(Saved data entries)
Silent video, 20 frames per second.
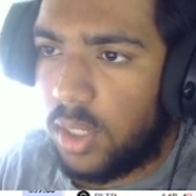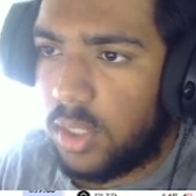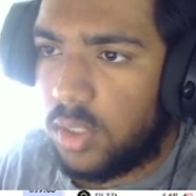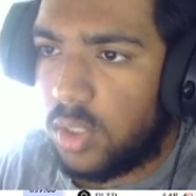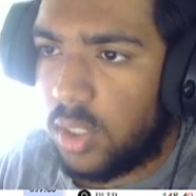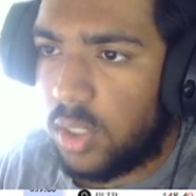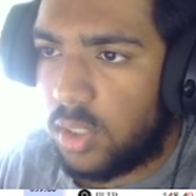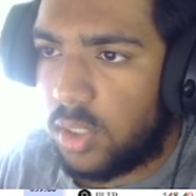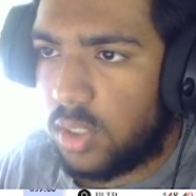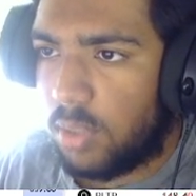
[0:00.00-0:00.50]

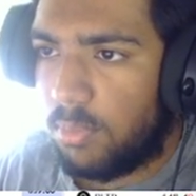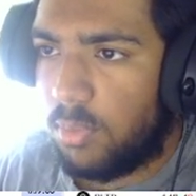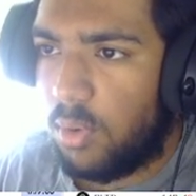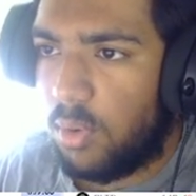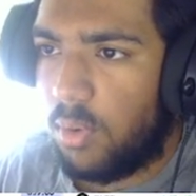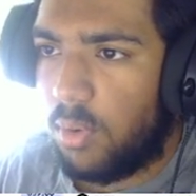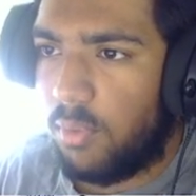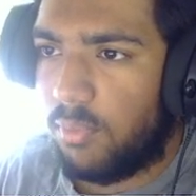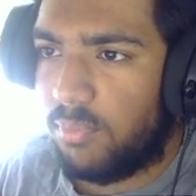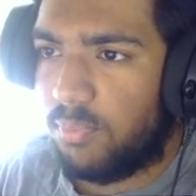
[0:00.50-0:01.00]
just to
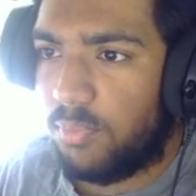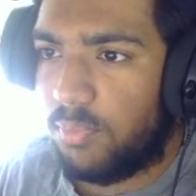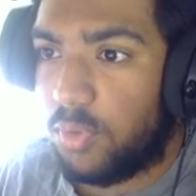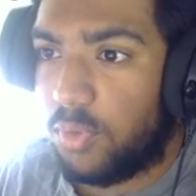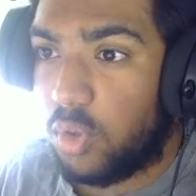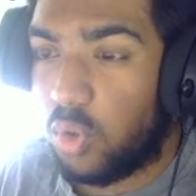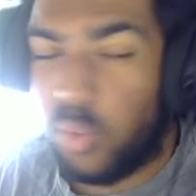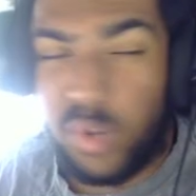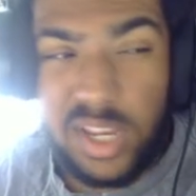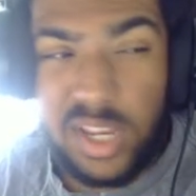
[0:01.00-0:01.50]
move
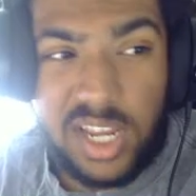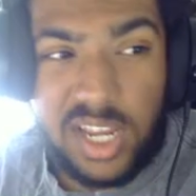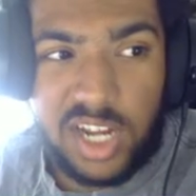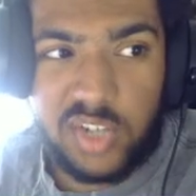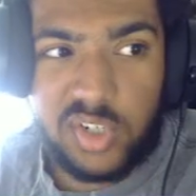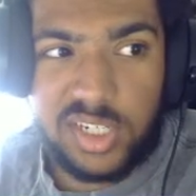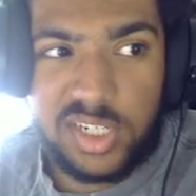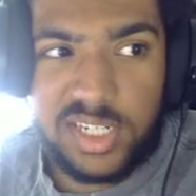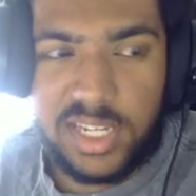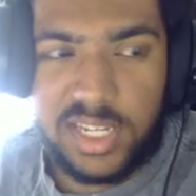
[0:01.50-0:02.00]

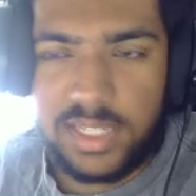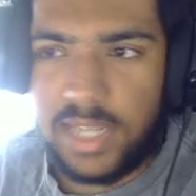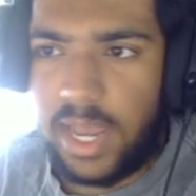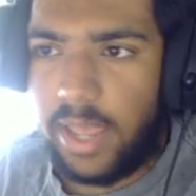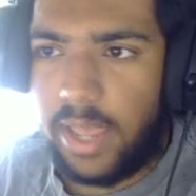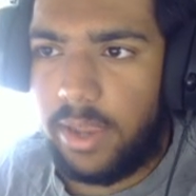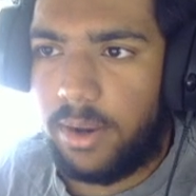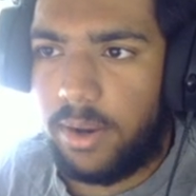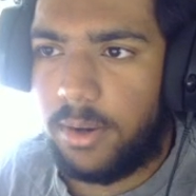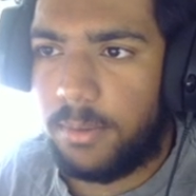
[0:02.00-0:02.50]
300 ticks
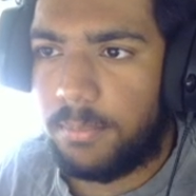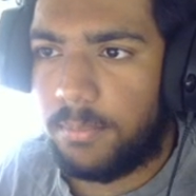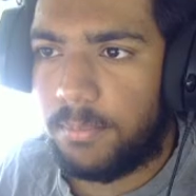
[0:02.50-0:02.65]
higher?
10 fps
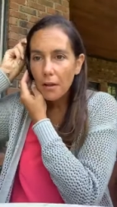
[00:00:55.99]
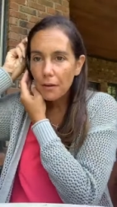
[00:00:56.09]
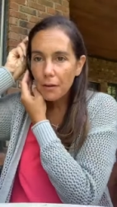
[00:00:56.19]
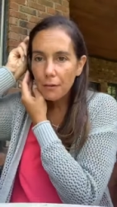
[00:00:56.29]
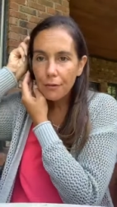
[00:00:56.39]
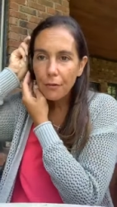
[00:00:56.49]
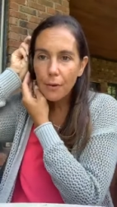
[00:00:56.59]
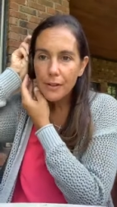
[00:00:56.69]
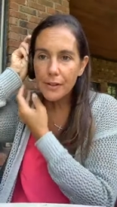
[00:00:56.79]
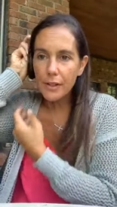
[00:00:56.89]
The
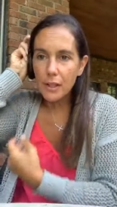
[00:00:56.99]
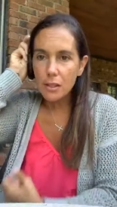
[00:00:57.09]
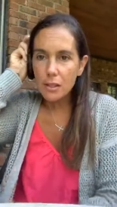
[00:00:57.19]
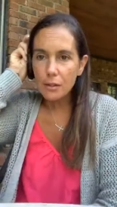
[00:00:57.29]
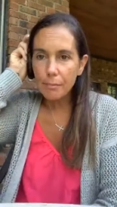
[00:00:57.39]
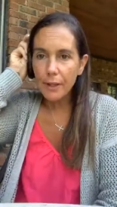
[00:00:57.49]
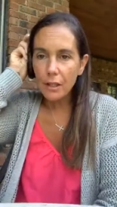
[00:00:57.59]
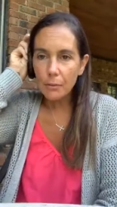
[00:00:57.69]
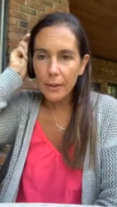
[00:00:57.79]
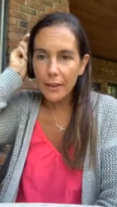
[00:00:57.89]
force is big
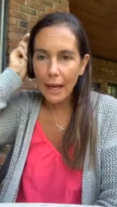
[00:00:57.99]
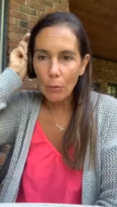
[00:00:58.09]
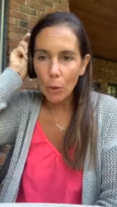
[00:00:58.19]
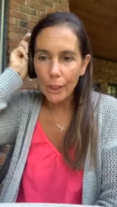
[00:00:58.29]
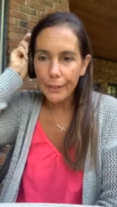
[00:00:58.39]
with that one.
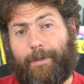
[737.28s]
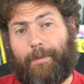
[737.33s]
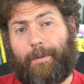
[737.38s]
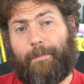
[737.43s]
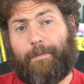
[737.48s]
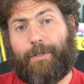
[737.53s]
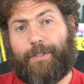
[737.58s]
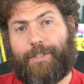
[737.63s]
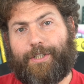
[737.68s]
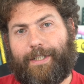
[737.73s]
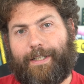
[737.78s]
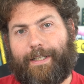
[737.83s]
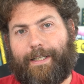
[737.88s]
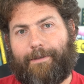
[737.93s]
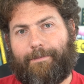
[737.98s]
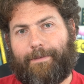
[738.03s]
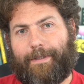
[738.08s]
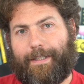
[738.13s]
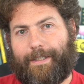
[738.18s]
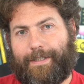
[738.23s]
pushing
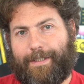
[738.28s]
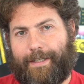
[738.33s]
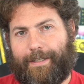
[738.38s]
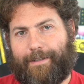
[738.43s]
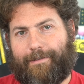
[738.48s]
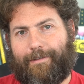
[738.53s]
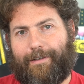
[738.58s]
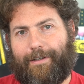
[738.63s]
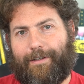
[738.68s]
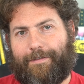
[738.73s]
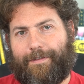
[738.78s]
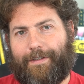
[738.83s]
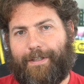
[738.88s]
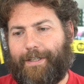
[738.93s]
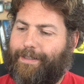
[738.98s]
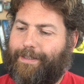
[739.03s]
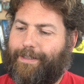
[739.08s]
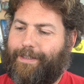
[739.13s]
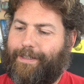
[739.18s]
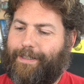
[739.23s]
that with this aircraft.
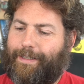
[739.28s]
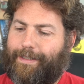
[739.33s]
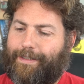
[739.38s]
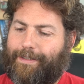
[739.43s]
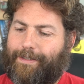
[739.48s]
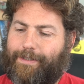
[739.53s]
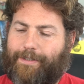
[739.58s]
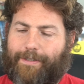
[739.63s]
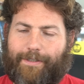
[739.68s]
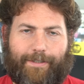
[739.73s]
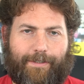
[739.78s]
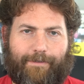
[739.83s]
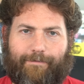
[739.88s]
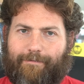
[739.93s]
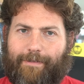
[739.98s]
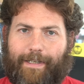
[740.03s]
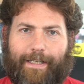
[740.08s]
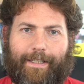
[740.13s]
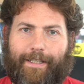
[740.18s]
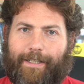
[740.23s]
Its
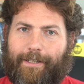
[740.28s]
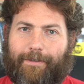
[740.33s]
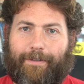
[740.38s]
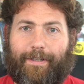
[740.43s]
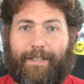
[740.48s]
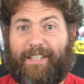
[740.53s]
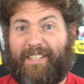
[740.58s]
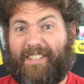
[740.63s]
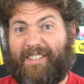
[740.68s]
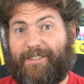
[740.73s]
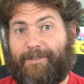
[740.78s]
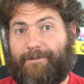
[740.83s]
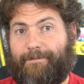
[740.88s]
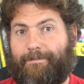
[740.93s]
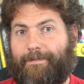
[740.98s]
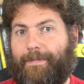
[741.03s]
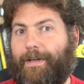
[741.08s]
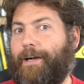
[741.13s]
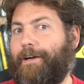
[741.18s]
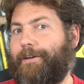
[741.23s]
radio is
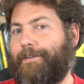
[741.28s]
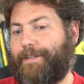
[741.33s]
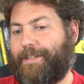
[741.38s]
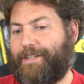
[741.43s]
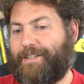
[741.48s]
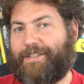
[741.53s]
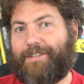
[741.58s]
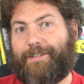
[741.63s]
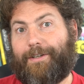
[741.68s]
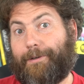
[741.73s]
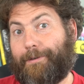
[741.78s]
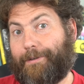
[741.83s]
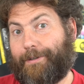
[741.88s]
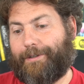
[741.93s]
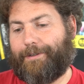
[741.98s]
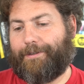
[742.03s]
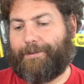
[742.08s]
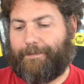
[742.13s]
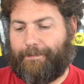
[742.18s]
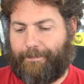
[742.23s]
only so
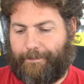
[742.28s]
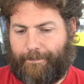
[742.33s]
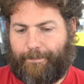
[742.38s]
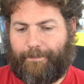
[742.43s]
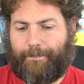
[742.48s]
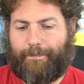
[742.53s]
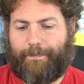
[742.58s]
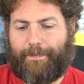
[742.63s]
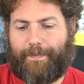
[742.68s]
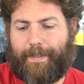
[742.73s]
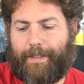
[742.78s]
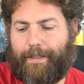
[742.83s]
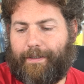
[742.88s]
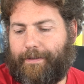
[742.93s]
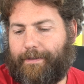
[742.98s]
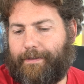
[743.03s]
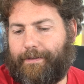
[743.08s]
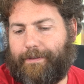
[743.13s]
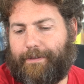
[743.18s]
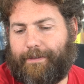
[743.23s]
good.
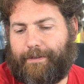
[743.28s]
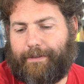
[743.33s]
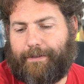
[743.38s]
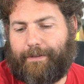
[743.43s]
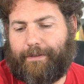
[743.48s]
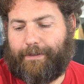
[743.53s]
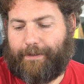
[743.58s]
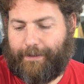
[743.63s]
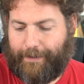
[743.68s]
The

PROBLEM TO SOLVE:
Retype the data above in full, exactly as it stands, and skip any image.

FINISHED TASK:
Silent video, 20 frames per second.
[0:00.00-0:00.50]

[0:00.50-0:01.00]
just to
[0:01.00-0:01.50]
move
[0:01.50-0:02.00]

[0:02.00-0:02.50]
300 ticks
[0:02.50-0:02.65]
higher?
10 fps
[00:00:55.99]
[00:00:56.09]
[00:00:56.19]
[00:00:56.29]
[00:00:56.39]
[00:00:56.49]
[00:00:56.59]
[00:00:56.69]
[00:00:56.79]
[00:00:56.89]
The
[00:00:56.99]
[00:00:57.09]
[00:00:57.19]
[00:00:57.29]
[00:00:57.39]
[00:00:57.49]
[00:00:57.59]
[00:00:57.69]
[00:00:57.79]
[00:00:57.89]
force is big
[00:00:57.99]
[00:00:58.09]
[00:00:58.19]
[00:00:58.29]
[00:00:58.39]
with that one.
[737.28s]
[737.33s]
[737.38s]
[737.43s]
[737.48s]
[737.53s]
[737.58s]
[737.63s]
[737.68s]
[737.73s]
[737.78s]
[737.83s]
[737.88s]
[737.93s]
[737.98s]
[738.03s]
[738.08s]
[738.13s]
[738.18s]
[738.23s]
pushing
[738.28s]
[738.33s]
[738.38s]
[738.43s]
[738.48s]
[738.53s]
[738.58s]
[738.63s]
[738.68s]
[738.73s]
[738.78s]
[738.83s]
[738.88s]
[738.93s]
[738.98s]
[739.03s]
[739.08s]
[739.13s]
[739.18s]
[739.23s]
that with this aircraft.
[739.28s]
[739.33s]
[739.38s]
[739.43s]
[739.48s]
[739.53s]
[739.58s]
[739.63s]
[739.68s]
[739.73s]
[739.78s]
[739.83s]
[739.88s]
[739.93s]
[739.98s]
[740.03s]
[740.08s]
[740.13s]
[740.18s]
[740.23s]
Its
[740.28s]
[740.33s]
[740.38s]
[740.43s]
[740.48s]
[740.53s]
[740.58s]
[740.63s]
[740.68s]
[740.73s]
[740.78s]
[740.83s]
[740.88s]
[740.93s]
[740.98s]
[741.03s]
[741.08s]
[741.13s]
[741.18s]
[741.23s]
radio is
[741.28s]
[741.33s]
[741.38s]
[741.43s]
[741.48s]
[741.53s]
[741.58s]
[741.63s]
[741.68s]
[741.73s]
[741.78s]
[741.83s]
[741.88s]
[741.93s]
[741.98s]
[742.03s]
[742.08s]
[742.13s]
[742.18s]
[742.23s]
only so
[742.28s]
[742.33s]
[742.38s]
[742.43s]
[742.48s]
[742.53s]
[742.58s]
[742.63s]
[742.68s]
[742.73s]
[742.78s]
[742.83s]
[742.88s]
[742.93s]
[742.98s]
[743.03s]
[743.08s]
[743.13s]
[743.18s]
[743.23s]
good.
[743.28s]
[743.33s]
[743.38s]
[743.43s]
[743.48s]
[743.53s]
[743.58s]
[743.63s]
[743.68s]
The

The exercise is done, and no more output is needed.